1 luglio 2009
MONETA GLOBALE? INTANTO LA CINA COMPRA DOLLARI
La Cina e gli altri Bric (Brasile, Russia, India) vorrebbero un sistema monetario internazionale meno dipendente dal dollaro. Curiosamente, il comunicato finale dopo il loro incontro di Ekaterinburg di due settimane fa era vago su quali potessero essere le alternative. Più dei pronunciamenti dei summit, che inevitabilmente hanno una componente politica, è utile seguire il recente comportamento delle autorità cinesi, che in questa vicenda sono quelle che contano veramente, essendo sedute su riserve ufficiali pari a 2mila miliardi di dollari.

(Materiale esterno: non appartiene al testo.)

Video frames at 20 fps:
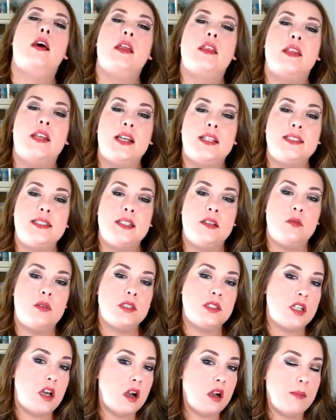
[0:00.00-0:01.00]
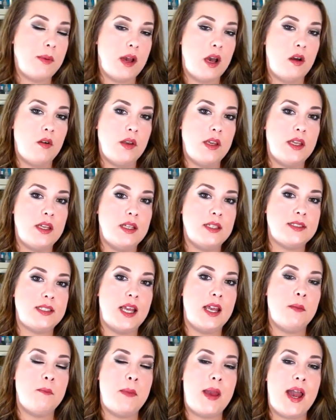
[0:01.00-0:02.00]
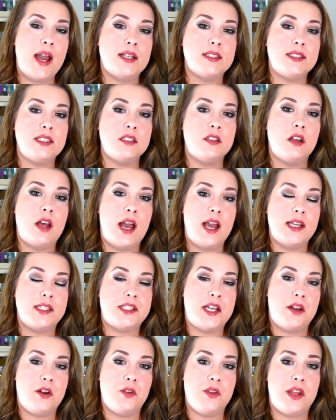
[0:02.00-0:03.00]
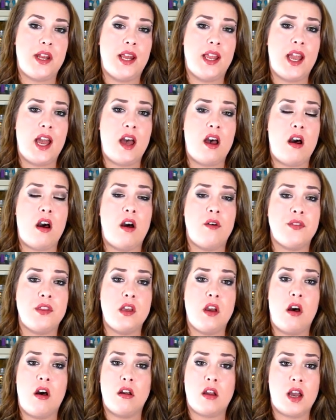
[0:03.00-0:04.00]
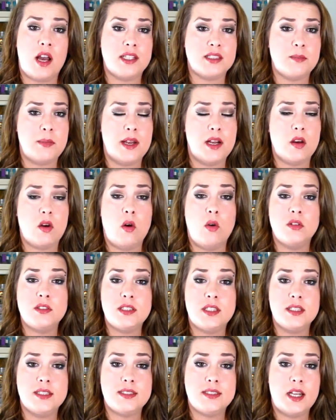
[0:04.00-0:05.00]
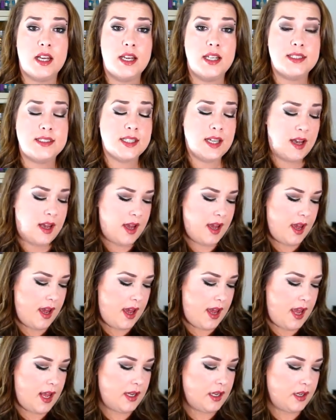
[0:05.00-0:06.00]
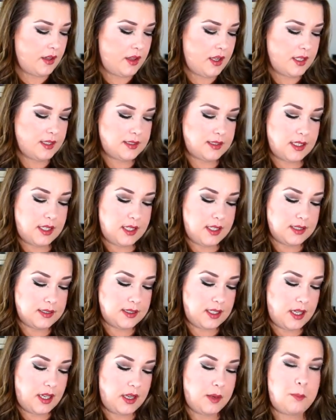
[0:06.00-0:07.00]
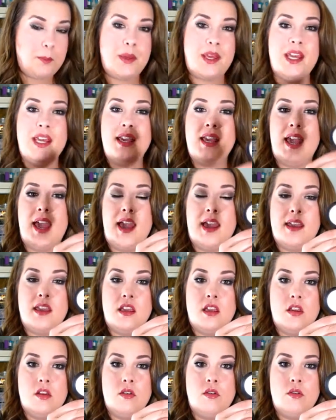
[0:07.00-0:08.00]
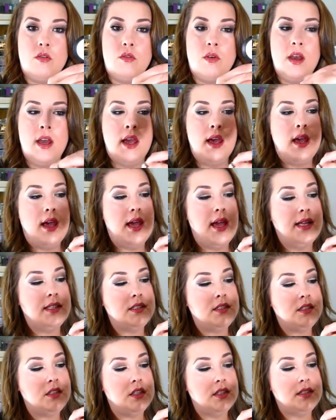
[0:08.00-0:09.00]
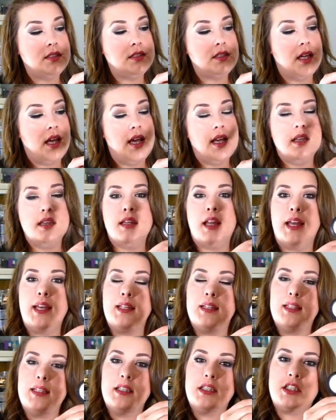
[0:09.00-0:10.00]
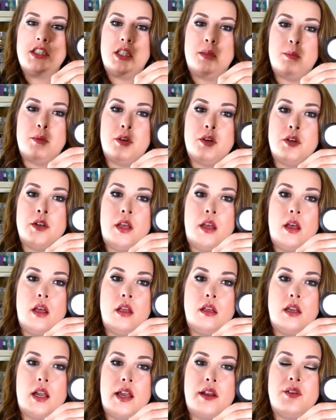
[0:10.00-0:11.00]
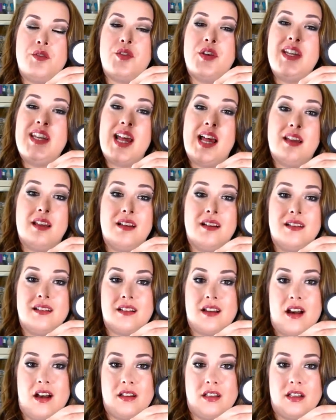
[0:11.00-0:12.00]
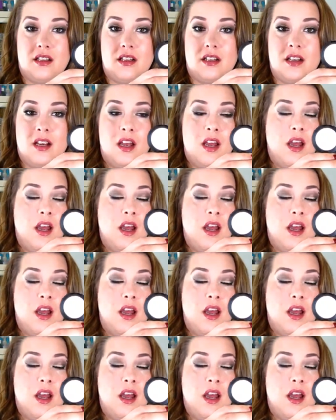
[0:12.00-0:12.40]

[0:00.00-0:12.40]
The next thing I want to talk about is a MAC single eyeshadow that I got off the All Cosmetic Wholesale site. And this is in Peak at You. It's just a lightly shimmered kind of vanilla color.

A ogni dichiarazione di voler diversificare dal dollaro, ne hanno fatto subito seguire una di segno almeno parzialmente contrario. Questa settimana hanno fatto sapere che la politica delle riserve resta «sempre piuttosto stabile».

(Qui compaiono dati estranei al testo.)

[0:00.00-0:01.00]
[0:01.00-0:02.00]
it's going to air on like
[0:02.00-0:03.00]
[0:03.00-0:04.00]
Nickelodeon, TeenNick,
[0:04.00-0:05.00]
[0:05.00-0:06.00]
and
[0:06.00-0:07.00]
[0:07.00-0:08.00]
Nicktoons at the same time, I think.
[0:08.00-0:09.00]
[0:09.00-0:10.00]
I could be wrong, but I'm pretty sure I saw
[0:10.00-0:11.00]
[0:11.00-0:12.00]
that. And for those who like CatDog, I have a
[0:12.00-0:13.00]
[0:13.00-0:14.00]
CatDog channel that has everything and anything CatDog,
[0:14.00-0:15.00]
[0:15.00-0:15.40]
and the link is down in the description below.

Pechino ha un’ambizione e un interesse comprensibile di diversificazione nel lungo periodo, ma nel breve-medio termine deve tener conto di due motivazioni di senso opposto e quindi cercare di evitare una svalutazione precipitosa della moneta Usa: tutelare il valore dei propri ingenti investimenti in dollari e salvaguardare, attraverso il cambio, la competitività del proprio export. Non a caso, gli acquisti di dollari da parte delle banche centrali (quella cinese e degli altri paesi emergenti) si intensificano quando il dollaro flette. I titoli del debito pubblico Usa detenuti dalla Banca centrale cinese, che oggi è il primo creditore ufficiale degli Stati Uniti, sono aumentati di 174 miliardi di dollari da quando il governatore Zhou Xiaochuan, nel marzo scorso, alla vigilia del G-20 di Londra, sollevò per la prima volta con forza la questione della diversificazione delle riserve.

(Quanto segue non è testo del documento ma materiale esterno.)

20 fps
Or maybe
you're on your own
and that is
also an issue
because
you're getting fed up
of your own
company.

Proprio per questo conflitto fra gli interessi della Cina sui diversi orizzonti temporali, è bene quindi osservare soprattutto quello che Pechino fa, anche se quello che dice ha un importante valore segnaletico. Da un lato, la Cina non ha certo smesso, come abbiamo visto, di comprare dollari, anzi. Dall’altro, sta continuando una sua politica di diversificazione ai margini. Ma il destinatario di questa strategia non sono tanto le altre valute: la quota del biglietto verde sulle riserve ufficiali globali è variata di poco negli ultimi anni, oscillando fra il 66 e il 61%, e si trova ora più o meno a metà di questo ristretto range. L’euro non è per ora emerso come vera alternativa, mentre i discorsi sui diritti speciali di prelievo sono poco praticabili e quelli sulla moneta mondiale hanno un orizzonte molto di là da venire.
Pechino sta invece battendo altre strade: anzi tutto, l’oro, la cui presenza nelle riserve ufficiali è aumentata del 75% dal 2003 e di cui le autorità cinesi hanno ammesso di aver acquistato negli ultimi anni 450 tonnellate. Ma anche le altre materie prime, a scopo non solo di approvvigionamento per la loro economia. Infine l’acquisto all’estero (Africa e America Latina soprattutto) di miniere, terreni agricoli, società produttrici di risorse.
Ma non sarà da Pechino che verrà il segnale per la fuga dal dollaro.